**Exercise data**.
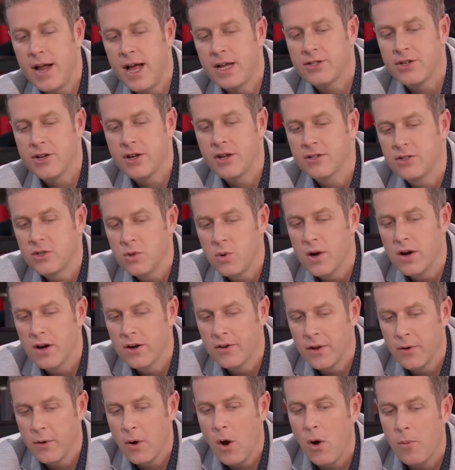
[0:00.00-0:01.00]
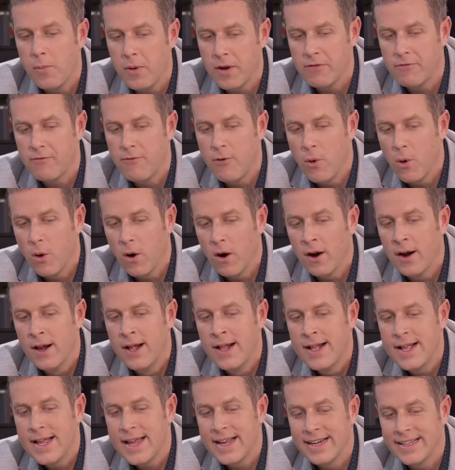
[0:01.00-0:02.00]
have been asking on Twitter, they were hoping for
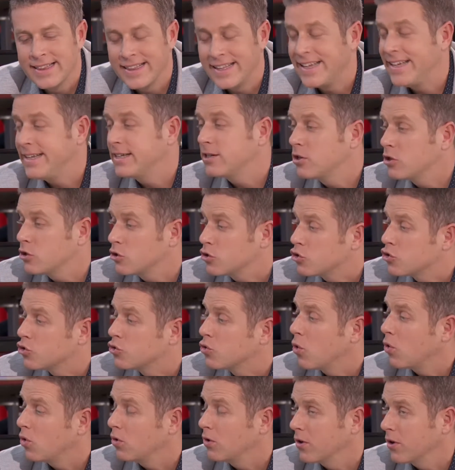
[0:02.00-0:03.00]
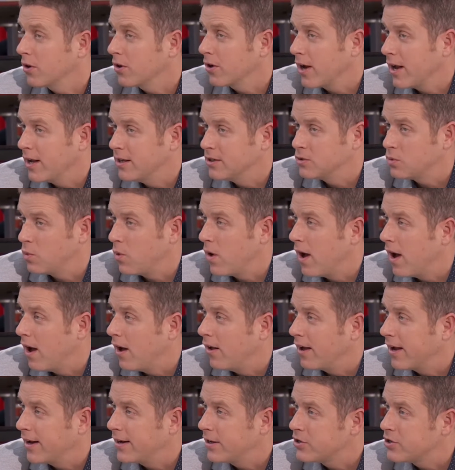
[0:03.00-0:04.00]
an Elite controller as
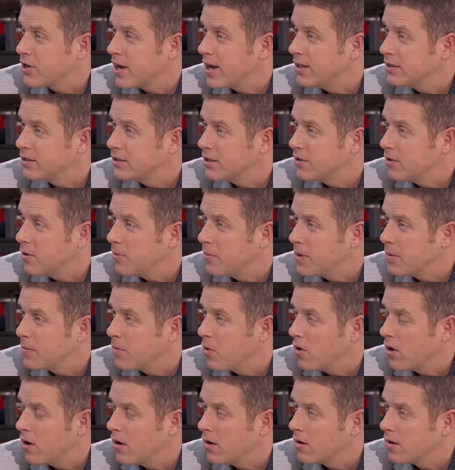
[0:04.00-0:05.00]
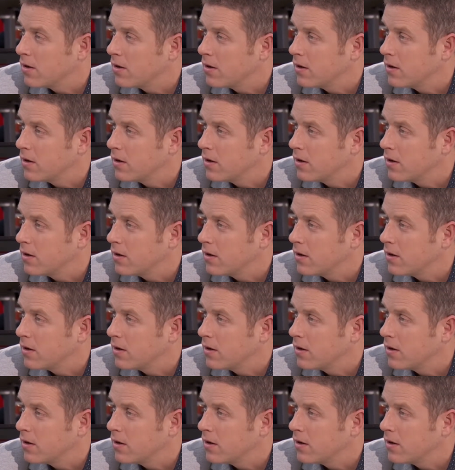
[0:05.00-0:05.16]
well. Any chance that there'll be more?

**About this task**. Produce a word-for-word version of the material, with no pictures included.

**Output for this task**.
[0:00.00-0:01.00]
[0:01.00-0:02.00]
have been asking on Twitter, they were hoping for
[0:02.00-0:03.00]
[0:03.00-0:04.00]
an Elite controller as
[0:04.00-0:05.00]
[0:05.00-0:05.16]
well. Any chance that there'll be more?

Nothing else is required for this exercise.